# [What this task involves]
Scan the entries and copy each line where the word "speaker" is present.

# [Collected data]
=====
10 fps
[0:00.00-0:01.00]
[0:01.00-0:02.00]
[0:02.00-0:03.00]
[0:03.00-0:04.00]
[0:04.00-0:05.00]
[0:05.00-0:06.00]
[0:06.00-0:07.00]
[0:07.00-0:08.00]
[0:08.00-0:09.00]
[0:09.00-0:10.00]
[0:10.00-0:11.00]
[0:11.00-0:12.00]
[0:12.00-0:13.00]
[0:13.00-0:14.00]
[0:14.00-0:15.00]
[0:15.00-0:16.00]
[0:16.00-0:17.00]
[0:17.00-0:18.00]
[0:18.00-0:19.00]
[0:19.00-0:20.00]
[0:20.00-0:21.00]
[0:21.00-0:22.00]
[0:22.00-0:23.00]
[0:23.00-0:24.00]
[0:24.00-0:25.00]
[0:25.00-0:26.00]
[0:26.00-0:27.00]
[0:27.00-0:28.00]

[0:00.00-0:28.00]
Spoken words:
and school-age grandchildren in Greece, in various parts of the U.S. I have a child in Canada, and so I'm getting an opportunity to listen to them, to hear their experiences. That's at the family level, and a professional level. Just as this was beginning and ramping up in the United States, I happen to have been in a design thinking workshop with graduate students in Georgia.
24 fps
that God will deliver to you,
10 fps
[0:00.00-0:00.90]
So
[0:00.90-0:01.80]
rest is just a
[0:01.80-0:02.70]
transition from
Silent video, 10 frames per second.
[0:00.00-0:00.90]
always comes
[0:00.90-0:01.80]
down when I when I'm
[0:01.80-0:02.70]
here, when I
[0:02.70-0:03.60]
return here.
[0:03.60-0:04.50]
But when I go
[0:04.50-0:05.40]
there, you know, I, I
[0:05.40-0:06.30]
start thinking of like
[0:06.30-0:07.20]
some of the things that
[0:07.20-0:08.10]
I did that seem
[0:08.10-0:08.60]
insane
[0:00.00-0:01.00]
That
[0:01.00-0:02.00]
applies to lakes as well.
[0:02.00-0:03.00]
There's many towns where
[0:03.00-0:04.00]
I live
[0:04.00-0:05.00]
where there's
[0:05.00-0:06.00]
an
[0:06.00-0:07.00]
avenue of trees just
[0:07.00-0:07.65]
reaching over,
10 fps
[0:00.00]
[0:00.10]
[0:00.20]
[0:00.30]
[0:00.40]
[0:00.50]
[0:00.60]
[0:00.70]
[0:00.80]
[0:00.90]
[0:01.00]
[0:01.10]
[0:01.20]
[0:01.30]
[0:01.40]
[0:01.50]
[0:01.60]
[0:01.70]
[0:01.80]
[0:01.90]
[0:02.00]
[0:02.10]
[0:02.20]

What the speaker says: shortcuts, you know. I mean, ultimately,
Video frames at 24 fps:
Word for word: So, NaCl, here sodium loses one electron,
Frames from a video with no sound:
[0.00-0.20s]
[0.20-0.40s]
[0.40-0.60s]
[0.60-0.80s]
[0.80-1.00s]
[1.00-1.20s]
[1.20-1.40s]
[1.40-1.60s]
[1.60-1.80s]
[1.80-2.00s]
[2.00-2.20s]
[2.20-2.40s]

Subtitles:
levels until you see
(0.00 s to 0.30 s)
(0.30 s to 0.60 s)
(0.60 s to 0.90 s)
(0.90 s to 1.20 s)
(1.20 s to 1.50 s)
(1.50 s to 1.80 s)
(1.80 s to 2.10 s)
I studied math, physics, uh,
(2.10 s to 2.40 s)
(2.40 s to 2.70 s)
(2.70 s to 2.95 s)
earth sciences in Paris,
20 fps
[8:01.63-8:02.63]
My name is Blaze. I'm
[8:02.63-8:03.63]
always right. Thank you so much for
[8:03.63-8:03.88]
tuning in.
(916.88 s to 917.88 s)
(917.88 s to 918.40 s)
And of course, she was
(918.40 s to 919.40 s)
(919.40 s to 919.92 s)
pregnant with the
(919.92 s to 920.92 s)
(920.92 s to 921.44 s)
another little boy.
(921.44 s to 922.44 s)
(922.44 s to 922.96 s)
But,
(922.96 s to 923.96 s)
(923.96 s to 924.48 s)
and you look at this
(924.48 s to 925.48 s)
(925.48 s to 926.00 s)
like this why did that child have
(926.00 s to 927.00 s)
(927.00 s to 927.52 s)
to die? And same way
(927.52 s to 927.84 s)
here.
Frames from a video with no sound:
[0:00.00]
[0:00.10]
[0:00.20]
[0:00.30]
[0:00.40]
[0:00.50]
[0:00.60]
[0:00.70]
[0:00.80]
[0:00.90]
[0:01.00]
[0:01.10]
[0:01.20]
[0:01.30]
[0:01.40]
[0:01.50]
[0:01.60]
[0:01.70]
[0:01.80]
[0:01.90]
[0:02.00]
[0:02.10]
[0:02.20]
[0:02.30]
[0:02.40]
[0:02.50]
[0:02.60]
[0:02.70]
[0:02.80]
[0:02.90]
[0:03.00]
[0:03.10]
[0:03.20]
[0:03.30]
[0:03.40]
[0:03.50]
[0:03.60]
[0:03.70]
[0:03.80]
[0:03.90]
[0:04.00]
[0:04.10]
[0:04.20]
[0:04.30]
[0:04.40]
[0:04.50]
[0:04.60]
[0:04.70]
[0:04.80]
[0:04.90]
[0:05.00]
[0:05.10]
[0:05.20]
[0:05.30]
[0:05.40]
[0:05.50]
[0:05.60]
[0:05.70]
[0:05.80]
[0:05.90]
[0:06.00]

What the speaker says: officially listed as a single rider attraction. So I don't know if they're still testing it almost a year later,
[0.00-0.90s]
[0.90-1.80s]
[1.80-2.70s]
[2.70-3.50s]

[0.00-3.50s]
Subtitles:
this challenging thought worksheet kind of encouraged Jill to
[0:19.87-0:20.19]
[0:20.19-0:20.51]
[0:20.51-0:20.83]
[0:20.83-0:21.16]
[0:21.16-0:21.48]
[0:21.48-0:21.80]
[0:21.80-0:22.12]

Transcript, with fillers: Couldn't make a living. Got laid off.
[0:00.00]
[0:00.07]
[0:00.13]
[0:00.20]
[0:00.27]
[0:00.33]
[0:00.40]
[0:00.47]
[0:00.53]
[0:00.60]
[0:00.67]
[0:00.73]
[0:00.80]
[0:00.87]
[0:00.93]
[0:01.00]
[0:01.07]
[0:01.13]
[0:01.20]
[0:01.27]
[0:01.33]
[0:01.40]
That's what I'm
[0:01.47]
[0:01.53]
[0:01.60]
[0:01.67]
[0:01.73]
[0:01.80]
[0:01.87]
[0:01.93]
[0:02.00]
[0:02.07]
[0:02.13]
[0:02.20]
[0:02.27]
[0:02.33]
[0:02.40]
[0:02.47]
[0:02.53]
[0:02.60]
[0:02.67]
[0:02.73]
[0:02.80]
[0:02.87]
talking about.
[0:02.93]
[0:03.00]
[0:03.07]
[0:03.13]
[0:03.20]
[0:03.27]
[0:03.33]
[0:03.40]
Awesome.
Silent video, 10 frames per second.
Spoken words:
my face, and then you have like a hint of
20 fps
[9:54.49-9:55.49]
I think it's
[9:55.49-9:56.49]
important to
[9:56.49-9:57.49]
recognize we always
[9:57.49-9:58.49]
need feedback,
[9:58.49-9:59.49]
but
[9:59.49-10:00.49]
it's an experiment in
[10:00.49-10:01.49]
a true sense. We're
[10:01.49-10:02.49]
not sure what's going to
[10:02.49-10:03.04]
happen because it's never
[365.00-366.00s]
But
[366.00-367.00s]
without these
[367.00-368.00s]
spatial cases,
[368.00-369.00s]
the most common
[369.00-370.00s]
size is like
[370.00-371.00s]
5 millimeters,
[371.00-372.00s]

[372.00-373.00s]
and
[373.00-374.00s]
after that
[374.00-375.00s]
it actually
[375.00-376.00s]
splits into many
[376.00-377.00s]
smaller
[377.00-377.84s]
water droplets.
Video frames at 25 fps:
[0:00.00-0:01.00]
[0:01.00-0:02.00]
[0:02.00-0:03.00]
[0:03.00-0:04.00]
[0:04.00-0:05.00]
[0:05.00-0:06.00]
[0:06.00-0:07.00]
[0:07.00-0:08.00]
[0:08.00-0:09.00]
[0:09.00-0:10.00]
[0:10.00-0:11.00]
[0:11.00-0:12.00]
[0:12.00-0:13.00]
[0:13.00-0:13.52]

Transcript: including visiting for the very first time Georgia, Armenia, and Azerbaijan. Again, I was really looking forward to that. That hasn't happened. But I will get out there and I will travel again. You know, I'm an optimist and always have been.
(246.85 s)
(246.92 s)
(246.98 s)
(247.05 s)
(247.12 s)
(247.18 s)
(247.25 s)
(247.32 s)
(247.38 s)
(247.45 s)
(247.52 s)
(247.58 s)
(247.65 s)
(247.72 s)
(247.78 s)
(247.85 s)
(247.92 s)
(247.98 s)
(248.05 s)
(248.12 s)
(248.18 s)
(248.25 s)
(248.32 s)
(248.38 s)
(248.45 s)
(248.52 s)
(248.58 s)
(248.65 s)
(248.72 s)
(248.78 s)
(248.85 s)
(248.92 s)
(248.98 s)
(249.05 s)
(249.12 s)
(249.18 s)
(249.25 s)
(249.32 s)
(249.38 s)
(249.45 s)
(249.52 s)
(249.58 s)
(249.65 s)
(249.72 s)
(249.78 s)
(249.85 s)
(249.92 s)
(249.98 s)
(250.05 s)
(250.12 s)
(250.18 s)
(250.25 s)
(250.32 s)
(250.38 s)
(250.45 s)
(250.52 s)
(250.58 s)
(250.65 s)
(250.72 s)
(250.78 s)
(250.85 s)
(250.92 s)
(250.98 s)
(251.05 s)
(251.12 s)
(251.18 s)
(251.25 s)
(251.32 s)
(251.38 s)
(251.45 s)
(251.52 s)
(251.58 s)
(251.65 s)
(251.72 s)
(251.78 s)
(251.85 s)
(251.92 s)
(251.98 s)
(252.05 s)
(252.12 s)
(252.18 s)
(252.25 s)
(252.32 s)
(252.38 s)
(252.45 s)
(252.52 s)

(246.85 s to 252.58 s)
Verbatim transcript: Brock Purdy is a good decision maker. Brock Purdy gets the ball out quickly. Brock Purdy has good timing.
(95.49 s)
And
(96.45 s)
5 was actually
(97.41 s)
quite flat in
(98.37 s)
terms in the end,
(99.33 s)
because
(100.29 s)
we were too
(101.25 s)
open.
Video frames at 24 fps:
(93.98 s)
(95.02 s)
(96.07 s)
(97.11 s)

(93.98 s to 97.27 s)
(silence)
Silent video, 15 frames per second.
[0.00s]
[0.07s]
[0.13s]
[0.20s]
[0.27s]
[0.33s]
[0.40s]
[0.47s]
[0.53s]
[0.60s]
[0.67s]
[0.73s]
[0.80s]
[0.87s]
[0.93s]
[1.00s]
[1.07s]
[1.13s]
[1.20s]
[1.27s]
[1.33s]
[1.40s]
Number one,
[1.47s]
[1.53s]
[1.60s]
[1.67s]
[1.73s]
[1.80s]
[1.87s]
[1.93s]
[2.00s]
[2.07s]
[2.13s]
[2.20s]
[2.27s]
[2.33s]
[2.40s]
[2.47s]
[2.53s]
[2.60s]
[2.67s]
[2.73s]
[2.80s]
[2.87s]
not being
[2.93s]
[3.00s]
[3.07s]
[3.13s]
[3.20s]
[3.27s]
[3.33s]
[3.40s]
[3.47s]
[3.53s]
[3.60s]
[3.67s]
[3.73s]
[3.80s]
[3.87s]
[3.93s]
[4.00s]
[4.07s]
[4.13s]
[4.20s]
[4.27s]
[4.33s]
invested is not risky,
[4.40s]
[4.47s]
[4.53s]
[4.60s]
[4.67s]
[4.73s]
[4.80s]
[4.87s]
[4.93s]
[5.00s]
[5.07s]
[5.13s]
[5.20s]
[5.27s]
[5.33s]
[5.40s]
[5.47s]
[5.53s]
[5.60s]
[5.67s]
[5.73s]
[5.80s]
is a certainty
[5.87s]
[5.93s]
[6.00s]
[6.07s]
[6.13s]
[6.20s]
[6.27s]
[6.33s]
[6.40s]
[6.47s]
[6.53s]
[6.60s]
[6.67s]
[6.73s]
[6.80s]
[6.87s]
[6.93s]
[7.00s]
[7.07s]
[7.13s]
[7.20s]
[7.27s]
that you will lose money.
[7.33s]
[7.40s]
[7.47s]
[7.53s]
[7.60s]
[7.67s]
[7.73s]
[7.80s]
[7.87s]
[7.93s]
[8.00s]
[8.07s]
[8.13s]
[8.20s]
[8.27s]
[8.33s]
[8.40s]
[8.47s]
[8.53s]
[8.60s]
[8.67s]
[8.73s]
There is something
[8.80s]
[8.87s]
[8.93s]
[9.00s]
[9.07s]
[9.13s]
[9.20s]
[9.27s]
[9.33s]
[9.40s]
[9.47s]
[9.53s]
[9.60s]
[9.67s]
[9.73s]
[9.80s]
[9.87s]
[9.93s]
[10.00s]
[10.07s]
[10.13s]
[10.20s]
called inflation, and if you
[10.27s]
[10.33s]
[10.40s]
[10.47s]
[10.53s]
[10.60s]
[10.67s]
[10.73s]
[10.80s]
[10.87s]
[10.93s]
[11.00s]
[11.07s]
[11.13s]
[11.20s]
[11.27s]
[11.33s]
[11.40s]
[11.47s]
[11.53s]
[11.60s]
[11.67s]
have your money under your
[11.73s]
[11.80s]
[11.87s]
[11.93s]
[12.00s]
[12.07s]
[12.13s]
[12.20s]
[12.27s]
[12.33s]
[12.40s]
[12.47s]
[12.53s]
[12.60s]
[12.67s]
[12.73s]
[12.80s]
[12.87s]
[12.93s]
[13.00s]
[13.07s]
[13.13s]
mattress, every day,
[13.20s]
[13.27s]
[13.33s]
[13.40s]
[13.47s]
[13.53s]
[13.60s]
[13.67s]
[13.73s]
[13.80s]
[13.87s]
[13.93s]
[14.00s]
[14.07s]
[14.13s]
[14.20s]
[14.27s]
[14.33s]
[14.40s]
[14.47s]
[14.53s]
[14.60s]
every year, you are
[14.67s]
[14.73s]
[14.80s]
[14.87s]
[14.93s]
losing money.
=====
# [Response area]
What the speaker says: shortcuts, you know. I mean, ultimately,
What the speaker says: officially listed as a single rider attraction. So I don't know if they're still testing it almost a year later,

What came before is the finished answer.